> **Problem statement**
Restate the listing below word for word.

►

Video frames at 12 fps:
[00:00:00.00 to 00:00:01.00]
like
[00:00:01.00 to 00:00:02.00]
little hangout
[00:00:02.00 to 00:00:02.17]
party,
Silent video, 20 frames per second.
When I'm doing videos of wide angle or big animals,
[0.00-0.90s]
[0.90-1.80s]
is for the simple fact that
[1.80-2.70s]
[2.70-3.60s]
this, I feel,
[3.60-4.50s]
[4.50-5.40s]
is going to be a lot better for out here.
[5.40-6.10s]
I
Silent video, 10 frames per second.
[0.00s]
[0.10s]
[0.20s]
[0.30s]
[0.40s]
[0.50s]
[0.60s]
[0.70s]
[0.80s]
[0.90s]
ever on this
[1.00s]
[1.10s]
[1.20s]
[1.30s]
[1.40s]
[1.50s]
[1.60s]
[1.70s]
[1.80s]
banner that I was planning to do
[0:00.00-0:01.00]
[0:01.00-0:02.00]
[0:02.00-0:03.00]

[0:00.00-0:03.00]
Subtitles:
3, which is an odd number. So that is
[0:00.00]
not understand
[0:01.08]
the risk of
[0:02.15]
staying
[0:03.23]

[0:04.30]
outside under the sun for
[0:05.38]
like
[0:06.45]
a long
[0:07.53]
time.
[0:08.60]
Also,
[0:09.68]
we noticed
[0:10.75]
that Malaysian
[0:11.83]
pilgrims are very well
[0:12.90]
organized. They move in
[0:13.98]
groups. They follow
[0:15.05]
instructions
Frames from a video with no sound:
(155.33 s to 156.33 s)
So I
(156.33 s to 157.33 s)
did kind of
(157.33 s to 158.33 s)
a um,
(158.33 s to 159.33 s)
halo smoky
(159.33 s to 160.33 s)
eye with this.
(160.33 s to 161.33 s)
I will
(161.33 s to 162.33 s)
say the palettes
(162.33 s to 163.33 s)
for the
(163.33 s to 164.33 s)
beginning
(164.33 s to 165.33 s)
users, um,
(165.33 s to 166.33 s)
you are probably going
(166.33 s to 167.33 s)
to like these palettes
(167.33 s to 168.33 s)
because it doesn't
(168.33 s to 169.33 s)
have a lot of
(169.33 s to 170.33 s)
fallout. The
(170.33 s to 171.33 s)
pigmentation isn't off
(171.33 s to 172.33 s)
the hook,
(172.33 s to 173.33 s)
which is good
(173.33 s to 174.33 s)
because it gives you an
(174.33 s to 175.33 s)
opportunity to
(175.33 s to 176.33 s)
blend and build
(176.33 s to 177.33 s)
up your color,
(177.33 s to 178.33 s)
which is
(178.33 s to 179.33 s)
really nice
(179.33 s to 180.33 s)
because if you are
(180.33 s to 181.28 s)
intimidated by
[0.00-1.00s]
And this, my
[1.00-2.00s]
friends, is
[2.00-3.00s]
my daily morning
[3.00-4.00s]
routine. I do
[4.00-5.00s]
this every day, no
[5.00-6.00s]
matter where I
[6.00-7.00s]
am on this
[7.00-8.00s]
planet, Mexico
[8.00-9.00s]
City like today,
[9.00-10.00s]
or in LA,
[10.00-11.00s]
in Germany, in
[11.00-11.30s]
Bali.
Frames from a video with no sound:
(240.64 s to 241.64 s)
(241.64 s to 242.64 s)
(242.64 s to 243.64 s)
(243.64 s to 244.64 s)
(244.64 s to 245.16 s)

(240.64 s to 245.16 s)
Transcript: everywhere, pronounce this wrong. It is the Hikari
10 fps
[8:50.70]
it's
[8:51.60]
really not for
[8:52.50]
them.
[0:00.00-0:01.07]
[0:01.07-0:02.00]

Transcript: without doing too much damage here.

◄

> **Solved exercise**
Video frames at 12 fps:
[00:00:00.00 to 00:00:01.00]
like
[00:00:01.00 to 00:00:02.00]
little hangout
[00:00:02.00 to 00:00:02.17]
party,
Silent video, 20 frames per second.
When I'm doing videos of wide angle or big animals,
[0.00-0.90s]
[0.90-1.80s]
is for the simple fact that
[1.80-2.70s]
[2.70-3.60s]
this, I feel,
[3.60-4.50s]
[4.50-5.40s]
is going to be a lot better for out here.
[5.40-6.10s]
I
Silent video, 10 frames per second.
[0.00s]
[0.10s]
[0.20s]
[0.30s]
[0.40s]
[0.50s]
[0.60s]
[0.70s]
[0.80s]
[0.90s]
ever on this
[1.00s]
[1.10s]
[1.20s]
[1.30s]
[1.40s]
[1.50s]
[1.60s]
[1.70s]
[1.80s]
banner that I was planning to do
[0:00.00-0:01.00]
[0:01.00-0:02.00]
[0:02.00-0:03.00]

[0:00.00-0:03.00]
Subtitles:
3, which is an odd number. So that is
[0:00.00]
not understand
[0:01.08]
the risk of
[0:02.15]
staying
[0:03.23]

[0:04.30]
outside under the sun for
[0:05.38]
like
[0:06.45]
a long
[0:07.53]
time.
[0:08.60]
Also,
[0:09.68]
we noticed
[0:10.75]
that Malaysian
[0:11.83]
pilgrims are very well
[0:12.90]
organized. They move in
[0:13.98]
groups. They follow
[0:15.05]
instructions
Frames from a video with no sound:
(155.33 s to 156.33 s)
So I
(156.33 s to 157.33 s)
did kind of
(157.33 s to 158.33 s)
a um,
(158.33 s to 159.33 s)
halo smoky
(159.33 s to 160.33 s)
eye with this.
(160.33 s to 161.33 s)
I will
(161.33 s to 162.33 s)
say the palettes
(162.33 s to 163.33 s)
for the
(163.33 s to 164.33 s)
beginning
(164.33 s to 165.33 s)
users, um,
(165.33 s to 166.33 s)
you are probably going
(166.33 s to 167.33 s)
to like these palettes
(167.33 s to 168.33 s)
because it doesn't
(168.33 s to 169.33 s)
have a lot of
(169.33 s to 170.33 s)
fallout. The
(170.33 s to 171.33 s)
pigmentation isn't off
(171.33 s to 172.33 s)
the hook,
(172.33 s to 173.33 s)
which is good
(173.33 s to 174.33 s)
because it gives you an
(174.33 s to 175.33 s)
opportunity to
(175.33 s to 176.33 s)
blend and build
(176.33 s to 177.33 s)
up your color,
(177.33 s to 178.33 s)
which is
(178.33 s to 179.33 s)
really nice
(179.33 s to 180.33 s)
because if you are
(180.33 s to 181.28 s)
intimidated by
[0.00-1.00s]
And this, my
[1.00-2.00s]
friends, is
[2.00-3.00s]
my daily morning
[3.00-4.00s]
routine. I do
[4.00-5.00s]
this every day, no
[5.00-6.00s]
matter where I
[6.00-7.00s]
am on this
[7.00-8.00s]
planet, Mexico
[8.00-9.00s]
City like today,
[9.00-10.00s]
or in LA,
[10.00-11.00s]
in Germany, in
[11.00-11.30s]
Bali.
Frames from a video with no sound:
(240.64 s to 241.64 s)
(241.64 s to 242.64 s)
(242.64 s to 243.64 s)
(243.64 s to 244.64 s)
(244.64 s to 245.16 s)

(240.64 s to 245.16 s)
Transcript: everywhere, pronounce this wrong. It is the Hikari
10 fps
[8:50.70]
it's
[8:51.60]
really not for
[8:52.50]
them.
[0:00.00-0:01.07]
[0:01.07-0:02.00]

Transcript: without doing too much damage here.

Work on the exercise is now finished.